PROVIDED RECORDS Start Marker
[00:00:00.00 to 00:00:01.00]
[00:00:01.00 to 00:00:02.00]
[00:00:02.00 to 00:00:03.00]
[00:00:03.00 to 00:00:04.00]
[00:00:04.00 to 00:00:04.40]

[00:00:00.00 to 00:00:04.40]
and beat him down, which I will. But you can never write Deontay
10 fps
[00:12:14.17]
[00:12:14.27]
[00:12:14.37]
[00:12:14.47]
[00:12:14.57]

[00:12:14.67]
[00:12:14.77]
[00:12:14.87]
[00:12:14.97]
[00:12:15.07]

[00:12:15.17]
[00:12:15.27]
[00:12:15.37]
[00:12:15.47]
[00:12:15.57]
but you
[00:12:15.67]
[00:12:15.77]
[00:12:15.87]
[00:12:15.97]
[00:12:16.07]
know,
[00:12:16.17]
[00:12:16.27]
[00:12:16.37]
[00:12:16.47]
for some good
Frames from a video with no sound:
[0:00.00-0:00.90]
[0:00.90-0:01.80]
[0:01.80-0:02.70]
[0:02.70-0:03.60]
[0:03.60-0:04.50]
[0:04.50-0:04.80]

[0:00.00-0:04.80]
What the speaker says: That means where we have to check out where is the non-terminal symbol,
PROVIDED RECORDS End Marker
PROVIDED RECORDS Start Marker
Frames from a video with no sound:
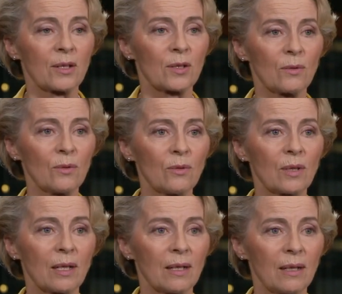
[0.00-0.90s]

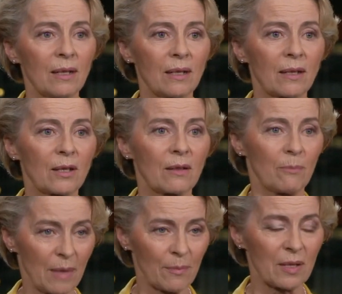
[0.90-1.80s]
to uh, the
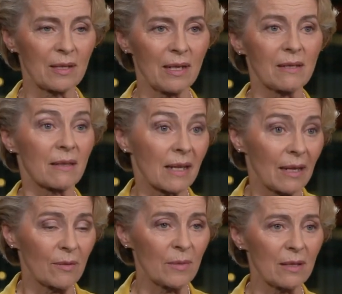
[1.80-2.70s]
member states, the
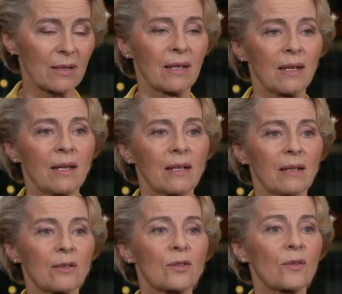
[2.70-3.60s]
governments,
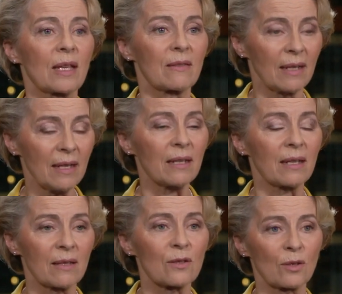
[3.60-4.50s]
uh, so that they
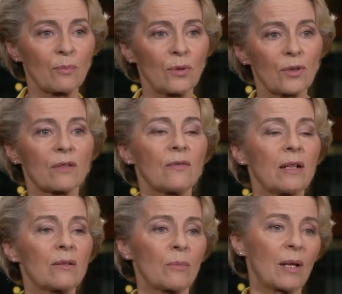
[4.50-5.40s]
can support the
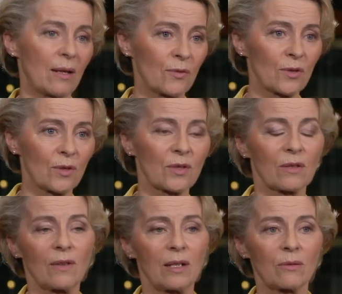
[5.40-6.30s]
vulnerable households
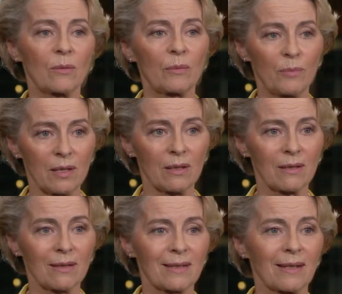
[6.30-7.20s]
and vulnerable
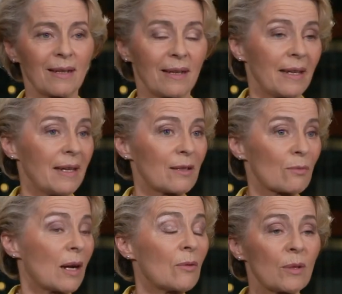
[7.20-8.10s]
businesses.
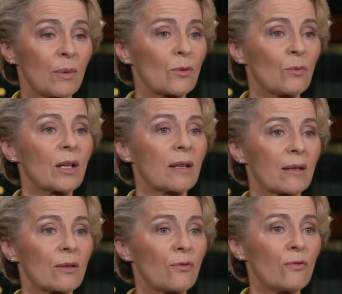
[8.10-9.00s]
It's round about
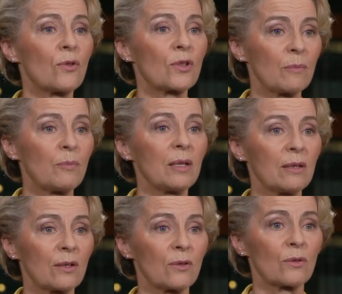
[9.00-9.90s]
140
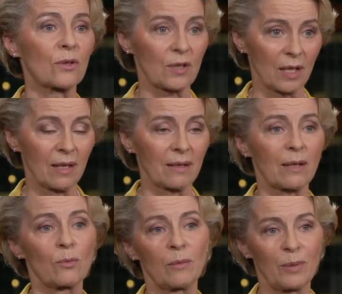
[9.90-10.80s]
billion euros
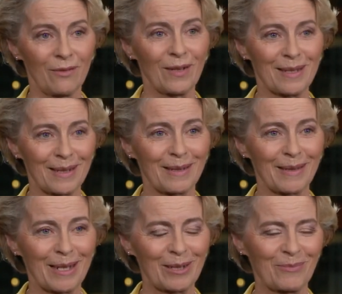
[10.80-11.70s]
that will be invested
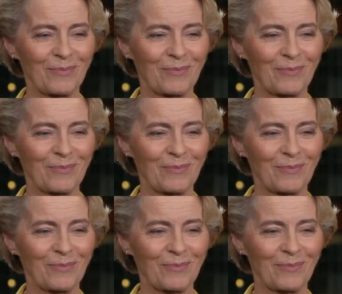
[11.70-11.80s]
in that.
PROVIDED RECORDS End Marker
§ THE PROBLEM
When you reach the line holding "[00:12:14.37]" in the records above, begin reproducing exactly, stop after the line holding "[0:03.60-0:04.50]", and output nothing else.

§ YOUR RESPONSE
[00:12:14.37]
[00:12:14.47]
[00:12:14.57]

[00:12:14.67]
[00:12:14.77]
[00:12:14.87]
[00:12:14.97]
[00:12:15.07]

[00:12:15.17]
[00:12:15.27]
[00:12:15.37]
[00:12:15.47]
[00:12:15.57]
but you
[00:12:15.67]
[00:12:15.77]
[00:12:15.87]
[00:12:15.97]
[00:12:16.07]
know,
[00:12:16.17]
[00:12:16.27]
[00:12:16.37]
[00:12:16.47]
for some good
Frames from a video with no sound:
[0:00.00-0:00.90]
[0:00.90-0:01.80]
[0:01.80-0:02.70]
[0:02.70-0:03.60]
[0:03.60-0:04.50]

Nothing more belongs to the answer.